------ Records supplied

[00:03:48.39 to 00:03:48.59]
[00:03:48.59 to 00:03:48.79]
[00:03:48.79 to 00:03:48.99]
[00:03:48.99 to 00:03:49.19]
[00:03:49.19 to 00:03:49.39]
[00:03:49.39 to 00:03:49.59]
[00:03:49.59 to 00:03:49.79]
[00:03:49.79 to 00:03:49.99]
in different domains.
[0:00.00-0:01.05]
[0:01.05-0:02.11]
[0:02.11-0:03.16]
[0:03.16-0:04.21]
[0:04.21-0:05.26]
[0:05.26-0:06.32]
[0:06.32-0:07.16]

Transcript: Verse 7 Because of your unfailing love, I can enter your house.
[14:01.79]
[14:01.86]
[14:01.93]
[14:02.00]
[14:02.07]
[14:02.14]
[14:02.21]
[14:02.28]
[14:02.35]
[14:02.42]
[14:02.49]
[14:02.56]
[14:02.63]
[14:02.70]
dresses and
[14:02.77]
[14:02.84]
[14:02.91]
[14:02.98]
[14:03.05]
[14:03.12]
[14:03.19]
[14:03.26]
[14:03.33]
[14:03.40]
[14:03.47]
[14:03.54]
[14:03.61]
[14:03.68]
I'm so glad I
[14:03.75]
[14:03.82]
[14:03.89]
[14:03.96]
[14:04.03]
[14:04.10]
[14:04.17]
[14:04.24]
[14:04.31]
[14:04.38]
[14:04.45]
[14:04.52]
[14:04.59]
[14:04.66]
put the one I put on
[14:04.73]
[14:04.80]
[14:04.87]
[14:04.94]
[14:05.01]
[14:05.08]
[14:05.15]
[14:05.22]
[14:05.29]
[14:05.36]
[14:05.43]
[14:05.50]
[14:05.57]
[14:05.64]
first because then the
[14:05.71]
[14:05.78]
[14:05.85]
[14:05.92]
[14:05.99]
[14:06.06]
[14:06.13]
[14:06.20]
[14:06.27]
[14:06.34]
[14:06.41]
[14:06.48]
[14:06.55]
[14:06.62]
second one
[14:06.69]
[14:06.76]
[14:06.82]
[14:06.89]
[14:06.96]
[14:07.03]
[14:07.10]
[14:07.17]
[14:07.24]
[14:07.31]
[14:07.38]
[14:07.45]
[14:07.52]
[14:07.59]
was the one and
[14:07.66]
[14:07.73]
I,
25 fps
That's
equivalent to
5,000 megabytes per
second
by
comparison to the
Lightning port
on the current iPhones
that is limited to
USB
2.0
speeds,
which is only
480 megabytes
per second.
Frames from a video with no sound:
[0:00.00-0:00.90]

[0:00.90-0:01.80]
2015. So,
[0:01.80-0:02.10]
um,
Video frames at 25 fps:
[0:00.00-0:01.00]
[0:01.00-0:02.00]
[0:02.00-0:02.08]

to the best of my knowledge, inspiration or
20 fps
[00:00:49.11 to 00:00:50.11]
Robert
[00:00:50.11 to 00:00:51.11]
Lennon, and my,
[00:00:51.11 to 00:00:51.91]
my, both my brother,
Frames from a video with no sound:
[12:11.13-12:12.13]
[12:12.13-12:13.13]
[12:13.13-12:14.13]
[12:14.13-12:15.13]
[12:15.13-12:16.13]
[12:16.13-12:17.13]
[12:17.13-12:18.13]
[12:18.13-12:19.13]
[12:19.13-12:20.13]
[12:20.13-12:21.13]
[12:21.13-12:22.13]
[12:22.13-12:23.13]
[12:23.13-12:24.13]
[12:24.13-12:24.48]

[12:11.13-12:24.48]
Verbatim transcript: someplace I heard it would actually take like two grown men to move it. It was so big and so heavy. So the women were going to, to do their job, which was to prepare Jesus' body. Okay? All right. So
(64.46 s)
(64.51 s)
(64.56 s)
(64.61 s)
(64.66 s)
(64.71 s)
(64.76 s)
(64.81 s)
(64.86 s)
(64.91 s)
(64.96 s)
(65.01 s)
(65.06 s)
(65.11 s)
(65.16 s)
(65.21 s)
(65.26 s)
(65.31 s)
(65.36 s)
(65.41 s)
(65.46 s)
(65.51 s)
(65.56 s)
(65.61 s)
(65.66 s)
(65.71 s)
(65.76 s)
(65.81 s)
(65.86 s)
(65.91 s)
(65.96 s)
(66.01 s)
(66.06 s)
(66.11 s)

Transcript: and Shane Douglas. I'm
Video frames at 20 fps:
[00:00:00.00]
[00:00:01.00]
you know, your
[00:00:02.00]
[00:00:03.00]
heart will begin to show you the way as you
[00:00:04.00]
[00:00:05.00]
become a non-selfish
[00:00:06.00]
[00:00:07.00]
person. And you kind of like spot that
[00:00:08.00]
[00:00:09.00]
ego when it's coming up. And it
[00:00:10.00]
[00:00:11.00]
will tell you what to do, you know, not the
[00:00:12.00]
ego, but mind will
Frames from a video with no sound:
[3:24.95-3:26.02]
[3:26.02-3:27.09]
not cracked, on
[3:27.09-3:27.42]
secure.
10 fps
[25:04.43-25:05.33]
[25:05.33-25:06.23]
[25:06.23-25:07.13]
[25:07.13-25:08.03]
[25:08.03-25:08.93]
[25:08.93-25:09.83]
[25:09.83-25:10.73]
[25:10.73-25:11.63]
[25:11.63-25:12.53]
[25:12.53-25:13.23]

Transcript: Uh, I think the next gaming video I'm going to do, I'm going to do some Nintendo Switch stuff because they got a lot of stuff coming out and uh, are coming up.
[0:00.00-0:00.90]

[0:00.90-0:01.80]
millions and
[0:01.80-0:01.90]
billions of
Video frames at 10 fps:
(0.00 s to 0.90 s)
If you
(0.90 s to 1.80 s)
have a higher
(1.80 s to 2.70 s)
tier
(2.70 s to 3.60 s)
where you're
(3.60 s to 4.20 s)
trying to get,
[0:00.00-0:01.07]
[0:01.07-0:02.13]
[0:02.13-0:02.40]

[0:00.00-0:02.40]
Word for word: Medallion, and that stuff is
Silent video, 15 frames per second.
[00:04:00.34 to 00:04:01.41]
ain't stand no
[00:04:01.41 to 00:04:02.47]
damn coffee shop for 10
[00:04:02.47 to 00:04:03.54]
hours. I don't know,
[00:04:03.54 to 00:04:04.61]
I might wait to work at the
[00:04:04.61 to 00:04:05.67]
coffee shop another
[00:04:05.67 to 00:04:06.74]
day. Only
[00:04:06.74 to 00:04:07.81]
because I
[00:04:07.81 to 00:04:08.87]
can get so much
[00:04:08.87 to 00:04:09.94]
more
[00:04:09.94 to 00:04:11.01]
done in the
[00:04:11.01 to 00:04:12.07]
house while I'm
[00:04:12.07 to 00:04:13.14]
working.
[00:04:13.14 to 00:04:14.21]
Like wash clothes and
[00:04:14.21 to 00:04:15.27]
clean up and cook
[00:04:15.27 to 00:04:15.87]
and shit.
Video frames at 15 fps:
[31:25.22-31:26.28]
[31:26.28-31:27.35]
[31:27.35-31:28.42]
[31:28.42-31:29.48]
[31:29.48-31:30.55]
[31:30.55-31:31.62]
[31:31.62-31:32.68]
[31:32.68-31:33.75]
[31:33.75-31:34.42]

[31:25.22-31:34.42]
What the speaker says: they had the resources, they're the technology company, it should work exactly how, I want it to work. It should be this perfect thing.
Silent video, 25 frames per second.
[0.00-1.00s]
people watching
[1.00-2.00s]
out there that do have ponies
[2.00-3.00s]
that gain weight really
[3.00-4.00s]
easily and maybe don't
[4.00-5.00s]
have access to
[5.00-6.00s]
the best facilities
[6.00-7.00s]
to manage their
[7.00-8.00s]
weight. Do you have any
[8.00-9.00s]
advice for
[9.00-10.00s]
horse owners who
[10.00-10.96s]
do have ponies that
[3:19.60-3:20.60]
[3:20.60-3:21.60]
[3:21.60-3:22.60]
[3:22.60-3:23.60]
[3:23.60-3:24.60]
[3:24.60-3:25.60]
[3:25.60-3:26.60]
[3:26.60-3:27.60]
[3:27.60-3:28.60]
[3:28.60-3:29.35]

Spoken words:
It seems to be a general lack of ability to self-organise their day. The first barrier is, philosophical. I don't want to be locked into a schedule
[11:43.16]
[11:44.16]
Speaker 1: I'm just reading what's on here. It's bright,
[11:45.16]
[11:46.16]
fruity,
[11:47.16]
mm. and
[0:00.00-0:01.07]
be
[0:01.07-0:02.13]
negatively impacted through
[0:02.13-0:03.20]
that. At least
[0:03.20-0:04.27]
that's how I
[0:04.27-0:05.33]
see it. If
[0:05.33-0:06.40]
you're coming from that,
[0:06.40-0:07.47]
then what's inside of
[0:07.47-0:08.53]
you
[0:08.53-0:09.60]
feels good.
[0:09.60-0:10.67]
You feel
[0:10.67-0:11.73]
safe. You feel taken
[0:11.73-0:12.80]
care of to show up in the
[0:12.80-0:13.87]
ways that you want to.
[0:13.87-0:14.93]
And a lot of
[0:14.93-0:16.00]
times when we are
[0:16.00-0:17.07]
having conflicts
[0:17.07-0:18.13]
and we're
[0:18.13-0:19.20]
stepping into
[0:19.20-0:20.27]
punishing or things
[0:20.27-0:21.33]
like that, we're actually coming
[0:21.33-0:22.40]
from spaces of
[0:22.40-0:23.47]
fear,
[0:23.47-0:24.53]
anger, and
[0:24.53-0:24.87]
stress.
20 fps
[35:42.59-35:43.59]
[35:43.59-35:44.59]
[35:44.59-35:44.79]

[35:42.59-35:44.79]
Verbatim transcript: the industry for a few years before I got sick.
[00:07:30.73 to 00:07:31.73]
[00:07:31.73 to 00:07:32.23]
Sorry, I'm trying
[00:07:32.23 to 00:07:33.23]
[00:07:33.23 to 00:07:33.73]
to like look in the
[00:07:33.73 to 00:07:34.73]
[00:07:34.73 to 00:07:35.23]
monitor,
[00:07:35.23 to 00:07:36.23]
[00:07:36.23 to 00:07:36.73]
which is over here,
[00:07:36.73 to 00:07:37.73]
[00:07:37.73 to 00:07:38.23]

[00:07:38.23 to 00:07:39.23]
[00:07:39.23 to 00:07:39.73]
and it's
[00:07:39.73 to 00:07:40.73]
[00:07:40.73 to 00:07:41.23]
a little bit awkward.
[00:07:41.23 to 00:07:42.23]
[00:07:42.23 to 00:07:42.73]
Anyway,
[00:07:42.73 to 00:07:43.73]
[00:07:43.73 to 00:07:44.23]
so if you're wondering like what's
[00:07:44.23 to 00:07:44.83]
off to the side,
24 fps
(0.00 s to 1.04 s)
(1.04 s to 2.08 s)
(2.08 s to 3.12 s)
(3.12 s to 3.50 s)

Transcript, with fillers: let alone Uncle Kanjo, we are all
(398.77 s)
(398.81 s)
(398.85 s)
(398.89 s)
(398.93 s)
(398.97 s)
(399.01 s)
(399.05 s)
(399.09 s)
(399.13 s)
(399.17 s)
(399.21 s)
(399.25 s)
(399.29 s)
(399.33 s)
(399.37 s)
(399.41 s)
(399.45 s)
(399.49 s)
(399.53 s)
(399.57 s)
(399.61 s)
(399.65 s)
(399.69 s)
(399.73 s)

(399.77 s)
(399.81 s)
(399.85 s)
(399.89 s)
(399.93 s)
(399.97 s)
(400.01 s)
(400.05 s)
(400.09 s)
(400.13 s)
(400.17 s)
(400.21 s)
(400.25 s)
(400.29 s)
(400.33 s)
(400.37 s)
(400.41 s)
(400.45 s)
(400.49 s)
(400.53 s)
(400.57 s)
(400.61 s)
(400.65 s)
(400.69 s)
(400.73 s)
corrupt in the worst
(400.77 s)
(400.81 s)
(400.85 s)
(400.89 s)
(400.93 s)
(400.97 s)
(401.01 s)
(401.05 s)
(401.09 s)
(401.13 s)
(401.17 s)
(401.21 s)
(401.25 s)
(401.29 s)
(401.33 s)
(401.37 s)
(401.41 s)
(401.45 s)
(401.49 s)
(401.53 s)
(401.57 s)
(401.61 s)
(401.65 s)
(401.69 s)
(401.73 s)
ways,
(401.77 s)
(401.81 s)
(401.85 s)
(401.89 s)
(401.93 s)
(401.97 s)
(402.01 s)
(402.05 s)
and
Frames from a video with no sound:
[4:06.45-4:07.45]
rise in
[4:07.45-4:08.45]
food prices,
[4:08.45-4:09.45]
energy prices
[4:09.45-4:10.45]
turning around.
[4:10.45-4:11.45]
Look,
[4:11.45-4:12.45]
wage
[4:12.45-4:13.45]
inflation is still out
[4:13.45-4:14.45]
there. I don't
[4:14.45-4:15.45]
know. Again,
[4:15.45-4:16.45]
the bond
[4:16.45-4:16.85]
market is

------------

What to work on: Which lines in the data hold the string "Silent"? Copy each of them.

Response box:
Silent video, 15 frames per second.
Silent video, 25 frames per second.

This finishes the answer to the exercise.